For the chicken nugget “world map” meme, Bing Chat delivers an explanation that aligns with the intended joke: the caption promises awe at Earth-from-space beauty, while the image is a crude, edible substitute. The transcript rates Bing’s vision-and-explanation performance around a “B minus,” attributing the gap to safety restrictions that likely reduce what the model can reliably perceive.
Finally, the transcript introduces an Nvidia vision model that can run on a home PC with high-end requirements (Windows 11+, 64GB RAM, 60GB disk, and an RTX 4090-class GPU). This model can describe faces without the same level of face blurring, but it’s more limited in language/OCR and can miss contextual relationships—like the phone still being in its packaging. The takeaway is practical: Bing is convenient but privacy-limited; the Nvidia option is more controllable but less context-accurate; and a future where AI assistants can “see” and act around the home depends on closing these reliability and safety gaps.
Cornell Notes
Bing Chat’s vision mode appears to bring back much of the “GPT-4 can see and explain” promise, but with safety constraints like face blurring. In side-by-side tests on memes and a chart problem, Bing often explains the intended humor well (notably the chicken nugget “Earth” meme) while still making image-specific mistakes and sometimes relying on outside search rather than extracting exact chart values. The earlier GPT-4 demo is described as more capable in theory, but the transcript claims Bing’s practical interpretations can be closer to human reasoning in some cases. A separate Nvidia vision model can run locally and is less restricted about faces, yet it struggles with context and text recognition. The differences matter because they determine whether “seeing AI” can be trusted for real tasks.

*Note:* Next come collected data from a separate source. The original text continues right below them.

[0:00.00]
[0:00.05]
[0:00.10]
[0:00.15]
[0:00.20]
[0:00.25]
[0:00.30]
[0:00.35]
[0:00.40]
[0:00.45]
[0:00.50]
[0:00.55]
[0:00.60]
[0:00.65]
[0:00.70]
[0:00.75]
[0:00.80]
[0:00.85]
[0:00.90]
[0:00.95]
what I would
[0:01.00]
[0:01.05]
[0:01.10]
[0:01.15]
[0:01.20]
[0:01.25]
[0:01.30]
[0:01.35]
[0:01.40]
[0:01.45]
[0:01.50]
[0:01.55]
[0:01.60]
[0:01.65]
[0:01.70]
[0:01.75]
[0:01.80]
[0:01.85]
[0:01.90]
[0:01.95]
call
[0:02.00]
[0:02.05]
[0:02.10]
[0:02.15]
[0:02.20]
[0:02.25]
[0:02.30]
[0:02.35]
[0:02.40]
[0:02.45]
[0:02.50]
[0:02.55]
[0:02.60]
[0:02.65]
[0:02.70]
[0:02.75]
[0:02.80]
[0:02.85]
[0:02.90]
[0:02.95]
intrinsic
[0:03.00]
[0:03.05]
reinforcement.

Why does Bing Chat’s vision mode sometimes fail even when it gives a good explanation?
What happened in the graph/math test, and what does it imply about how the model uses visual data?

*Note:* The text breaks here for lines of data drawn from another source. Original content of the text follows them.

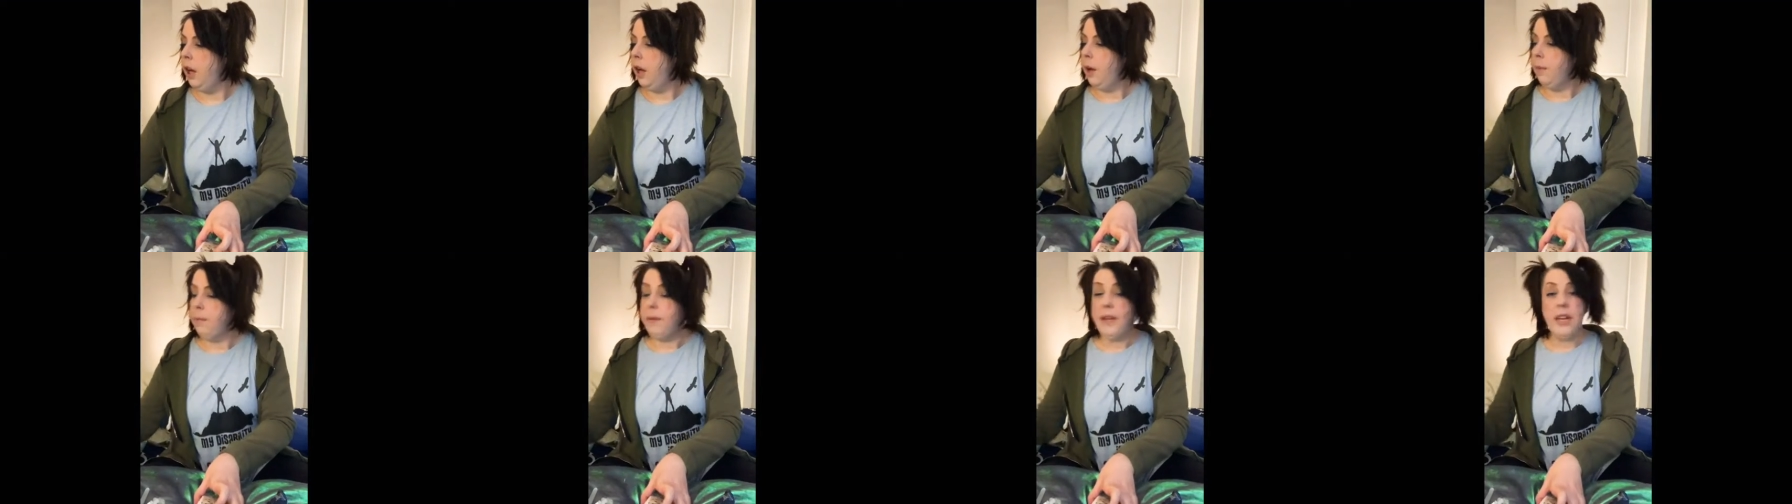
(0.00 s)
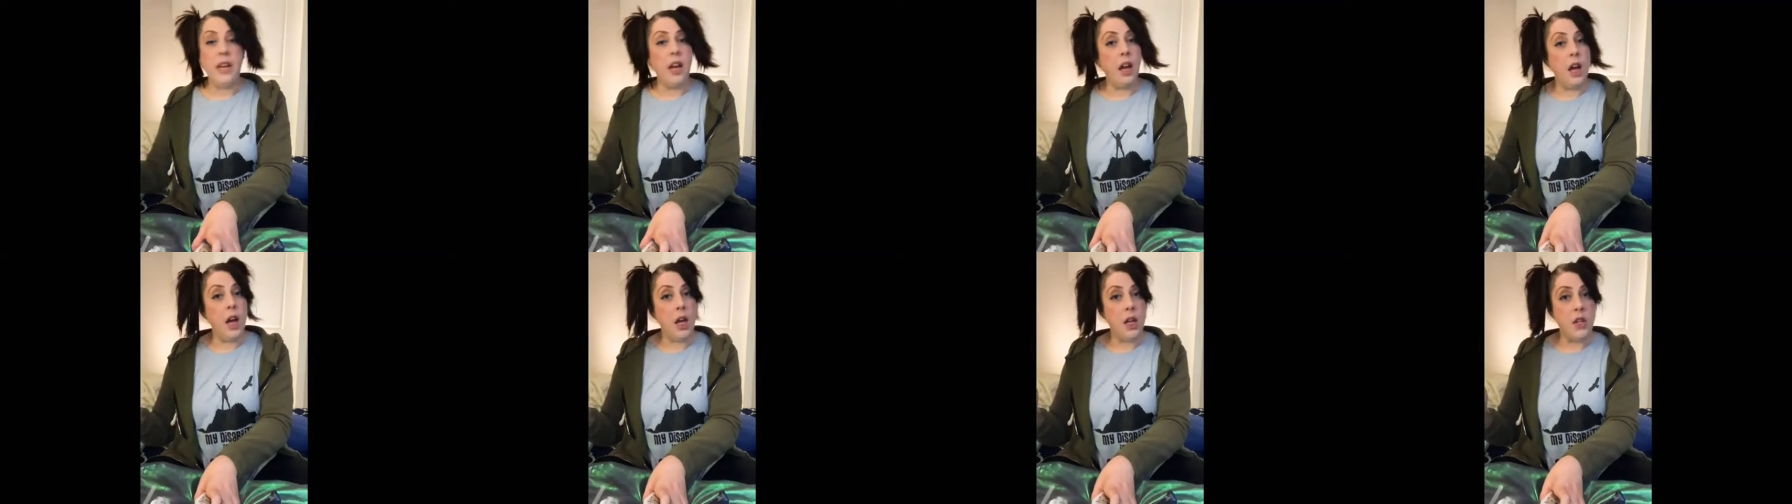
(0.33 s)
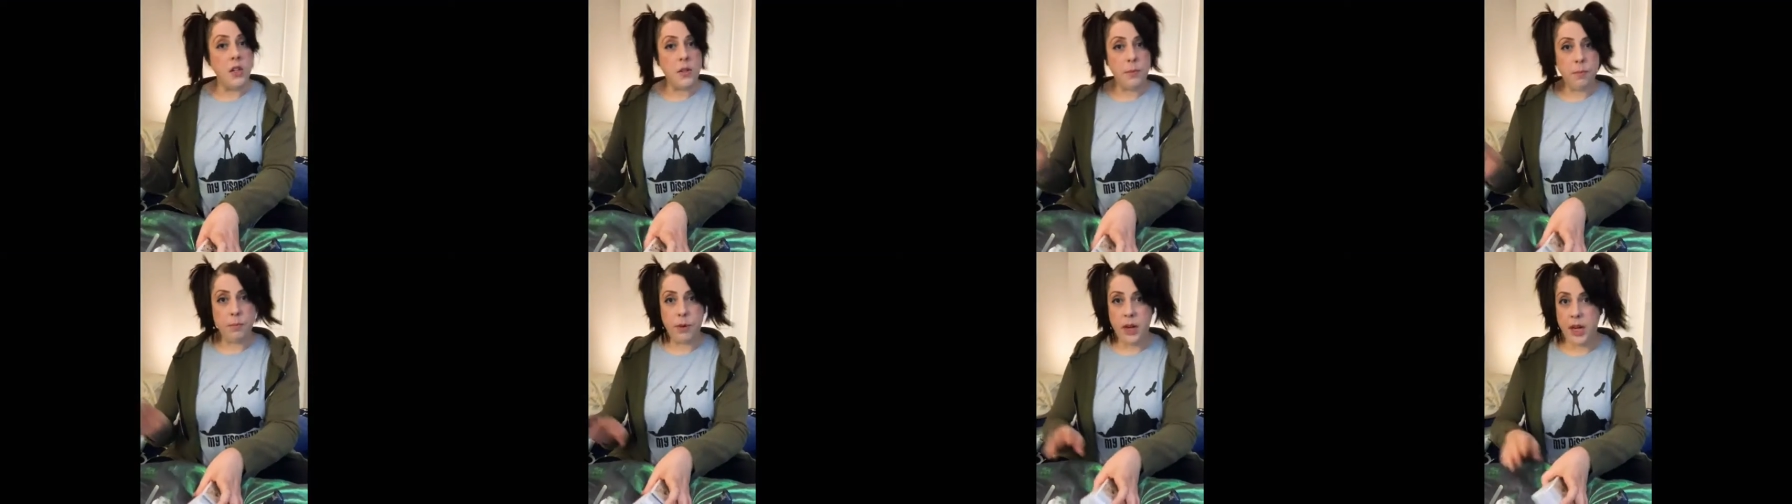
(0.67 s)
because
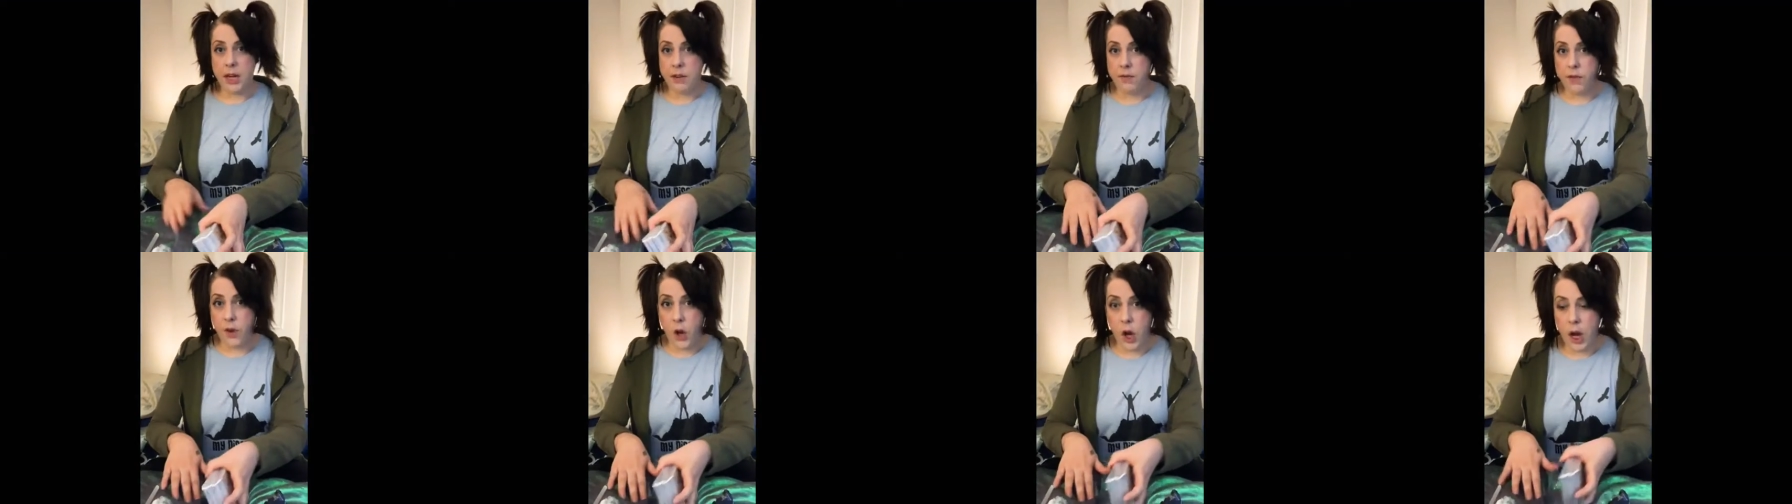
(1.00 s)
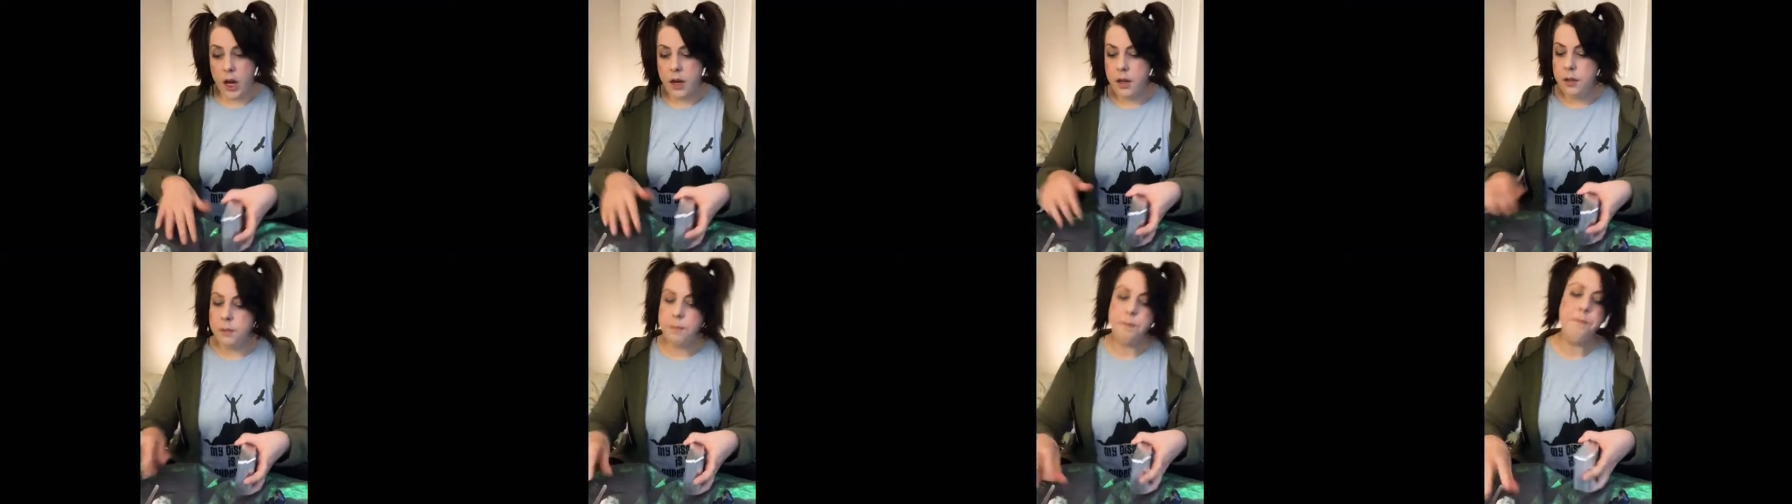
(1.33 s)
brain fog.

How did Bing Chat handle the “ironing man on a taxi” meme compared with the earlier GPT-4 response?
What tradeoff does the transcript highlight between Bing’s convenience and its privacy limits?
What are the practical strengths and weaknesses of the Nvidia local vision model?
Why does the transcript argue these differences matter for future AI assistants?
Review Questions
- In the chart test, how did Bing Chat still arrive at the correct final number despite the transcript claiming it didn’t extract the exact chart value?
- Which meme did Bing Chat explain most convincingly, and what specific contrast made the humor work?
- What privacy behavior limited Bing Chat’s ability to answer questions about a person’s appearance, and how did the Nvidia model differ?
Key Points
- 1
Bing Chat’s vision mode can interpret images and explain humor, but it may hallucinate or misread details that aren’t visible.
- 2
Bing’s chart/math performance can mix visual interpretation with external web lookup, creating correctness that may not be grounded in the provided chart.
- 3
The “ironing man on a taxi” test highlights both strengths (structured scene reasoning, metadata use) and weaknesses (incorrect assumptions about straps/power).
- 4
Face privacy controls in Bing Chat can prevent it from describing people in uploaded images due to automatic face blurring.
- 5
A locally runnable Nvidia vision model offers less restricted face handling, but it’s more limited in context understanding and text recognition.
- 6
The practical goal of “seeing AI” for home assistance depends on improving visual grounding, OCR, and safe access without over-blocking useful perception.